When the last book in J.K. Rowling’s bestselling series, “Harry Potter and the Deathly Hallows,” was released in 2007, Jason De La Torre was in line ready for his copy.
But once he finished the book, the Wesley Chapel resident realized a troubling fact: There was now a magical void in the world of literature.
So using his own money, De La Torre created “Star Mage,” an enchanting story told in comic book form that takes a young wizard out into space. He wrote the story, hired an artist to ink it. And then shopped it around to all the major comic book publishers.
And De La Torre’s work has paid off. Last week he signed a deal with IDW Publishing in San Diego that will put his story on the shelves of bookstores all over the country next April.
“I grew up reading comics, and I’ve always had a love for them,” De La Torre said. “At one point, in 2011, I just started wondering what goes into being a comic book writer. I knew I couldn’t draw worth a lick, but I knew I could come up with an interesting story.”
“Star Mage” centers around Darien Connors, a 14-year-old boy who discovers he has magical abilities. That discovery, however, pulls him into a war that involves not only his family, but the entire galaxy as well.
“You don’t want to be a cheap rip-off of Harry Potter,” De La Torre said. “You definitely have to be sure the ideas you’re going with are original. That is what I try to do, come up with the most original story I could, but keeping some of the familiarity with what I love and what is successful out there, too.”
Darien’s skills do have a much different explanation. It is part of a practice known as Kishpu, and he’s not the only one that can do it. He quickly teams up with three young friends — Anthaar, Tirwa and Unura — and soon find themselves in battle with a hated enemy, Orasmas Xul Sarrum.
“Star Mage” has all the elements young comic book readers are looking for, while developing a story that will give them something completely new, De La Torre said.
De La Torre was born and raised in Tampa, and moved to Wesley Chapel with his wife Rita in 2007. During the day he’s a tech guy with a healthcare company.
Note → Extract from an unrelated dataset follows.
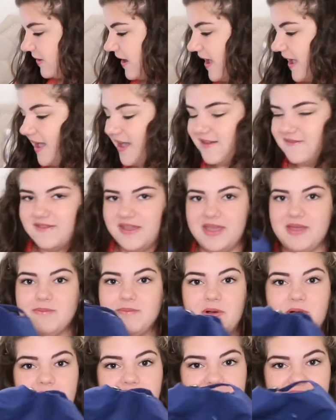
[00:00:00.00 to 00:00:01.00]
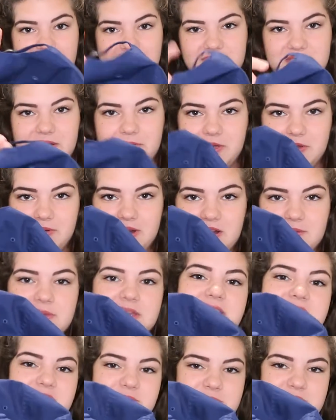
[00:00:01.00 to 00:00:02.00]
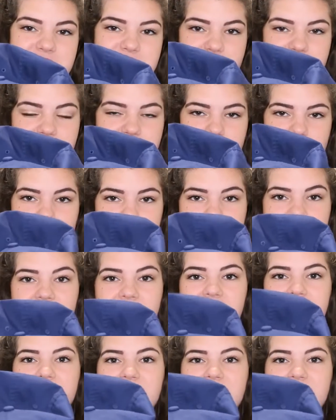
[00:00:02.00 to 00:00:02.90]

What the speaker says: have a ball cap that we wear because we serve food.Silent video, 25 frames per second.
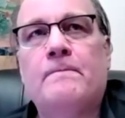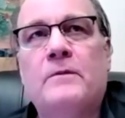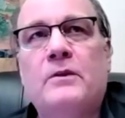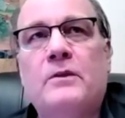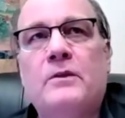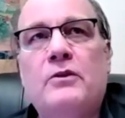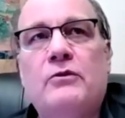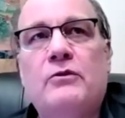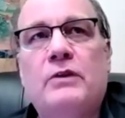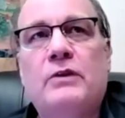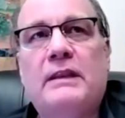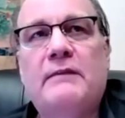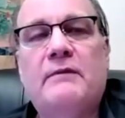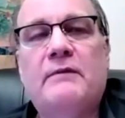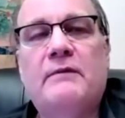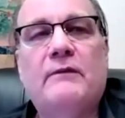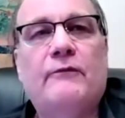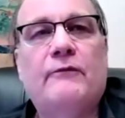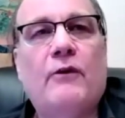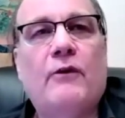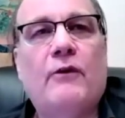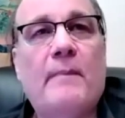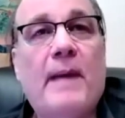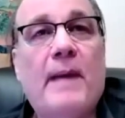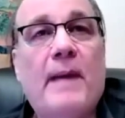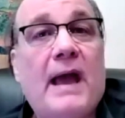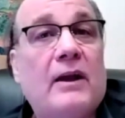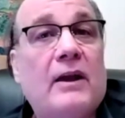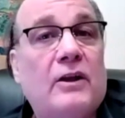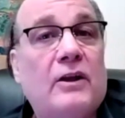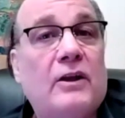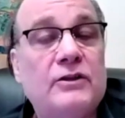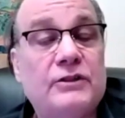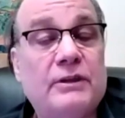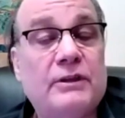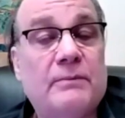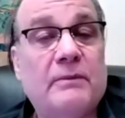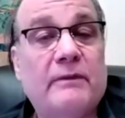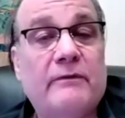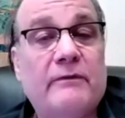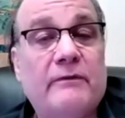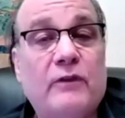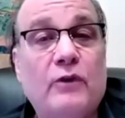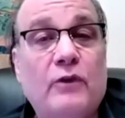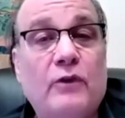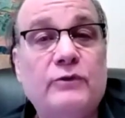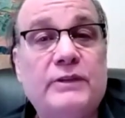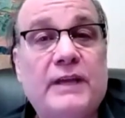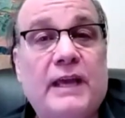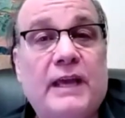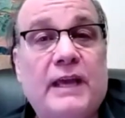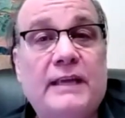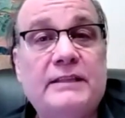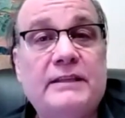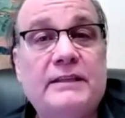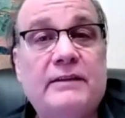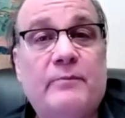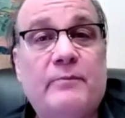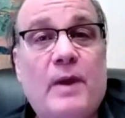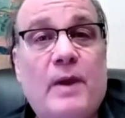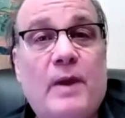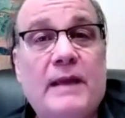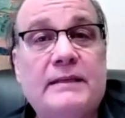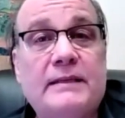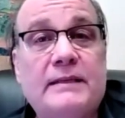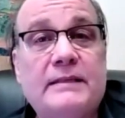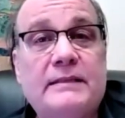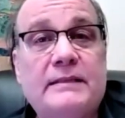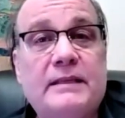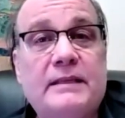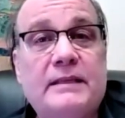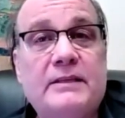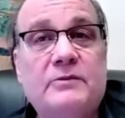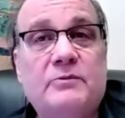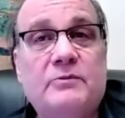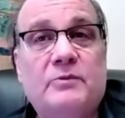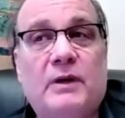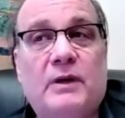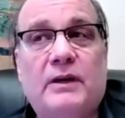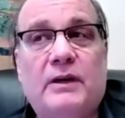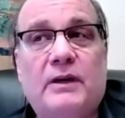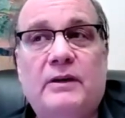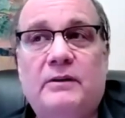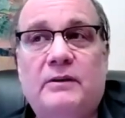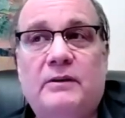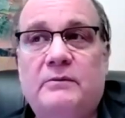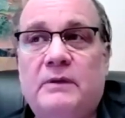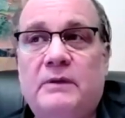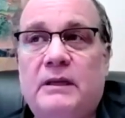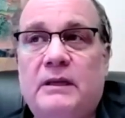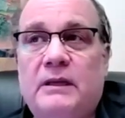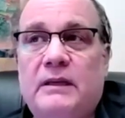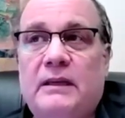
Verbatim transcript: you could even fall back on some of those kinds of practices where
His evenings, however, are spent writing the first six issues of “Star Mage,” which IDW will release as a limited series in the spring.
If all goes well, and sales are strong, it could lead to a regular monthly series for “Star Mage” by the end of next year.
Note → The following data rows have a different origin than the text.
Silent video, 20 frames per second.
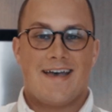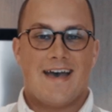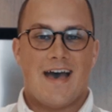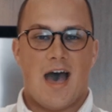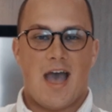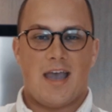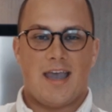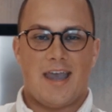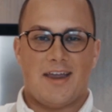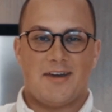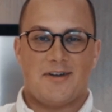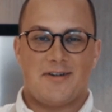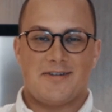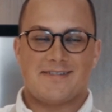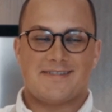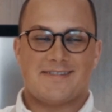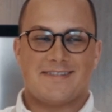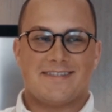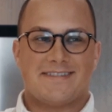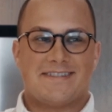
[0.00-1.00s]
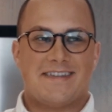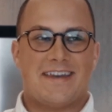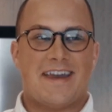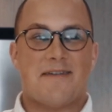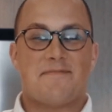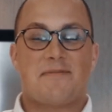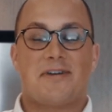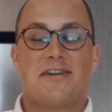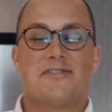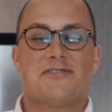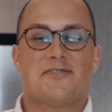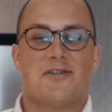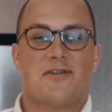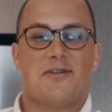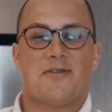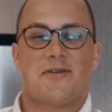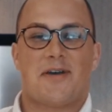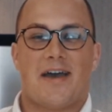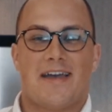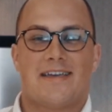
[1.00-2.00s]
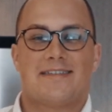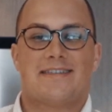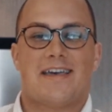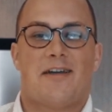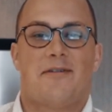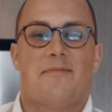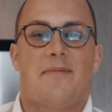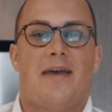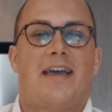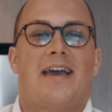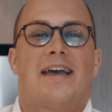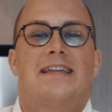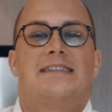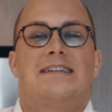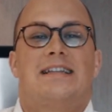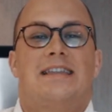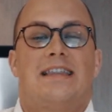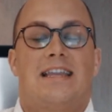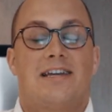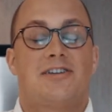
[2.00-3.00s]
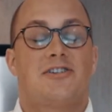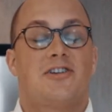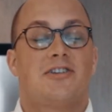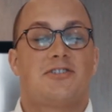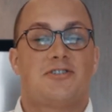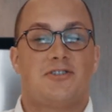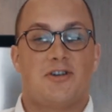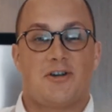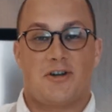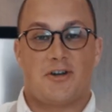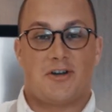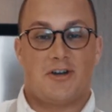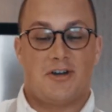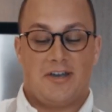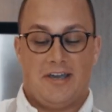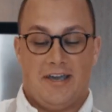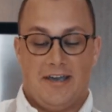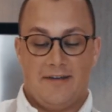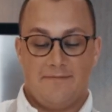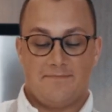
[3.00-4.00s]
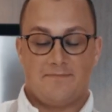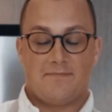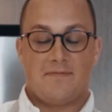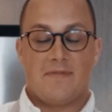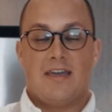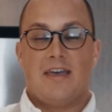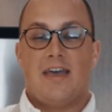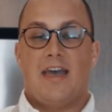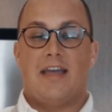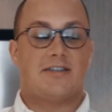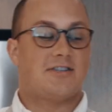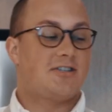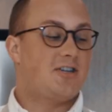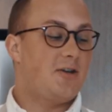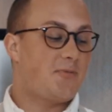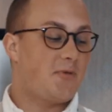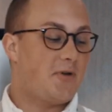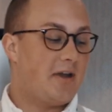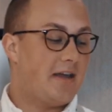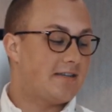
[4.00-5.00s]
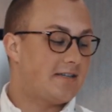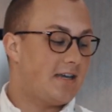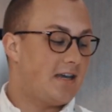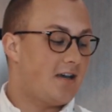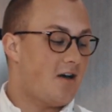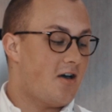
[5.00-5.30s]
Hi haters! Today I'm going to show you guys how to make a delicious sugar cookie. It's super easy.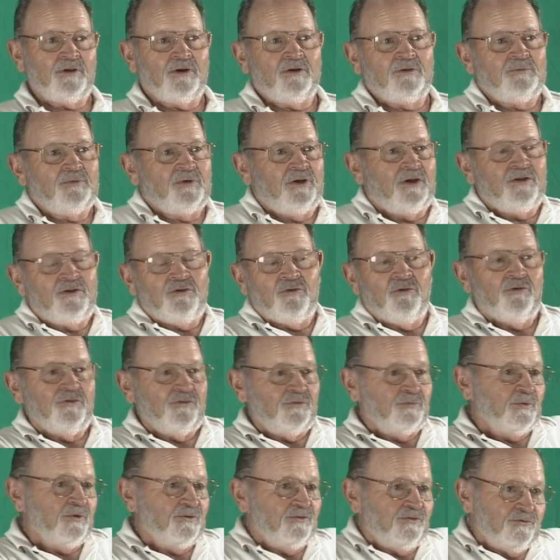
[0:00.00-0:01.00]
I mean, I know
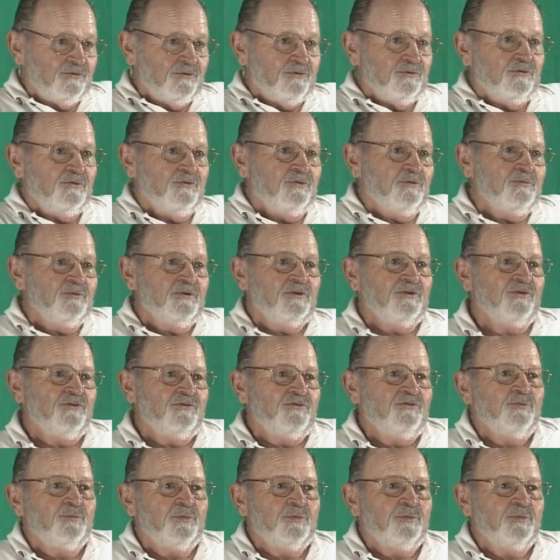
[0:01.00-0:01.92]
as much as you do because you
Each comic issue takes about 90 days to create from start to finish, with most of that time devoted to the art. Ray Dillon inked the first issue, previously making a name for himself with projects based on Peter Pan and the HBO series “Game of Thrones.” Franco Cespedes takes over after that, continuing a world where science-fiction and magical fantasy collide.
IDW is a newer company, founded in 1999, but it already is the nation’s sixth-largest publisher for many popular franchises like “My Little Pony,” “True Blood,” “Star Trek” and “Transformers.” IDW has even had some of its comics optioned for films by studios like Paramount Pictures and Dimension Films.
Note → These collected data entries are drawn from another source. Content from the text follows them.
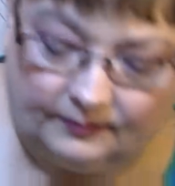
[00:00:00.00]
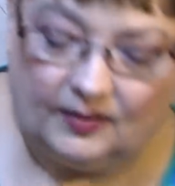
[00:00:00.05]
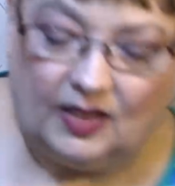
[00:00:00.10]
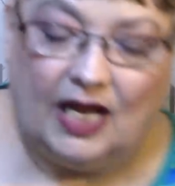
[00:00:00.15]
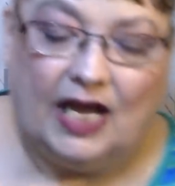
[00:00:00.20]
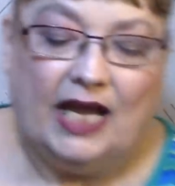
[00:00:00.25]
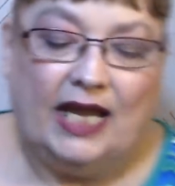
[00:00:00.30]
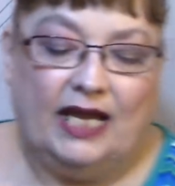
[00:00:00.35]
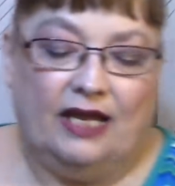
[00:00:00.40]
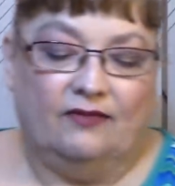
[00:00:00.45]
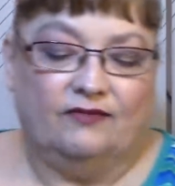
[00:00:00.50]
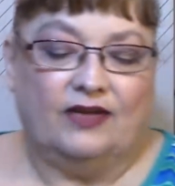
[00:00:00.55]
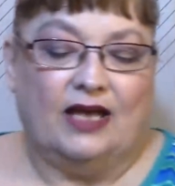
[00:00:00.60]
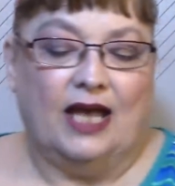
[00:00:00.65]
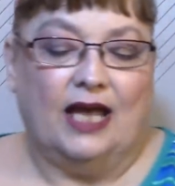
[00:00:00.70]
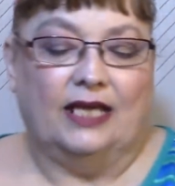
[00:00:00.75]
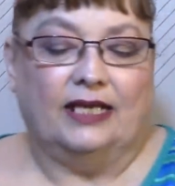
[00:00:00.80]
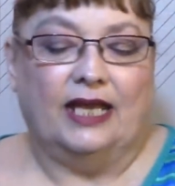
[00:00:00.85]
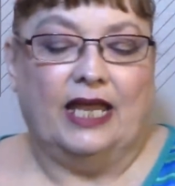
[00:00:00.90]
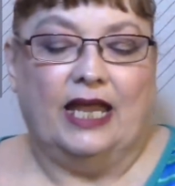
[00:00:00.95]
I have
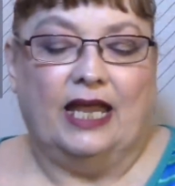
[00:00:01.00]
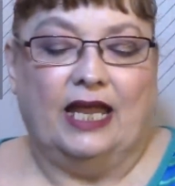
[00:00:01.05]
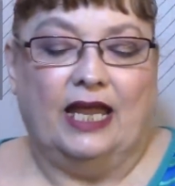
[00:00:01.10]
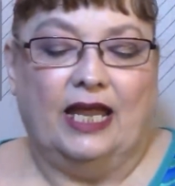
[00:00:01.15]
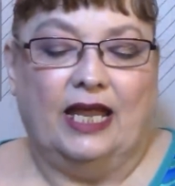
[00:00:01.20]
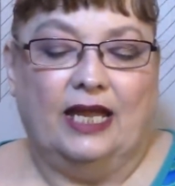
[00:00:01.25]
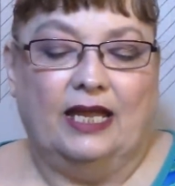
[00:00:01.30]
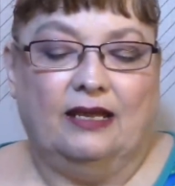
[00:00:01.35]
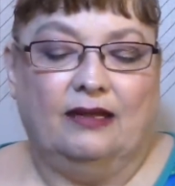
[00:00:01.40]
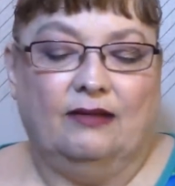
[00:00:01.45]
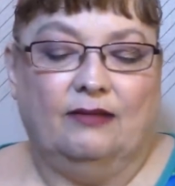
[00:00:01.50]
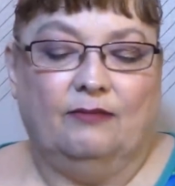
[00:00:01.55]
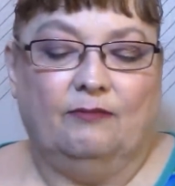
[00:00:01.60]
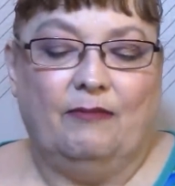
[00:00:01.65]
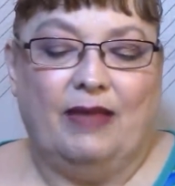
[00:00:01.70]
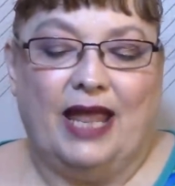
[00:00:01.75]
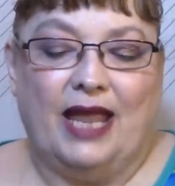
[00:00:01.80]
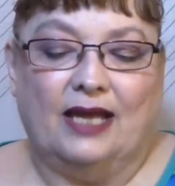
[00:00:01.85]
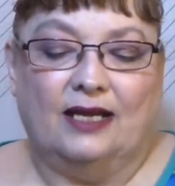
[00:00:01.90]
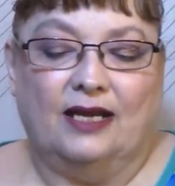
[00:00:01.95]
got a
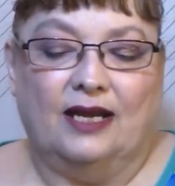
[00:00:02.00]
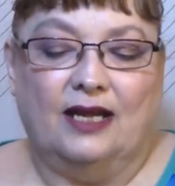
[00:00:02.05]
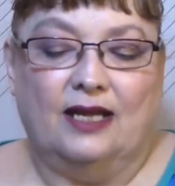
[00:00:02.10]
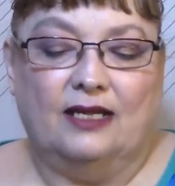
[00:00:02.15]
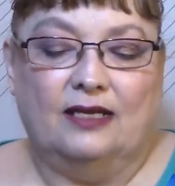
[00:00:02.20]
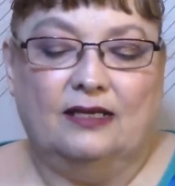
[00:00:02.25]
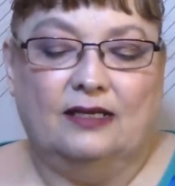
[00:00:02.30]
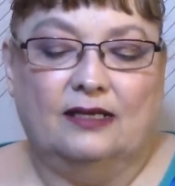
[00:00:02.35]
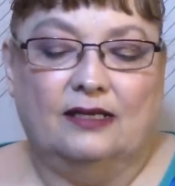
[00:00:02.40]
Mana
With comic book adaptations making billions of dollars at the box office, De La Torre said he can’t help but dream of seeing “Star Mage” on the silver screen.
“If there was a movie, I definitely would want them to respect the original material,” De La Torre said. “But I understand that comics and the actual movie business are two different things, they have to appeal to a much broader audience. That is a part of life.”
And that life could change for De La Torre pretty quickly if “Star Mage” becomes a success. It could mean full-time devotion to writing, and possibly even adapting some of his other independently published novels to the comic form as well.
“I can guarantee you, I will be taking pictures the minute my comic book shows up on the shelf,” De La Torre said. “I have a lot of ideas I’m ready to work on, and I’ll always be focused on things that I would enjoy, and maybe others will enjoy as well.”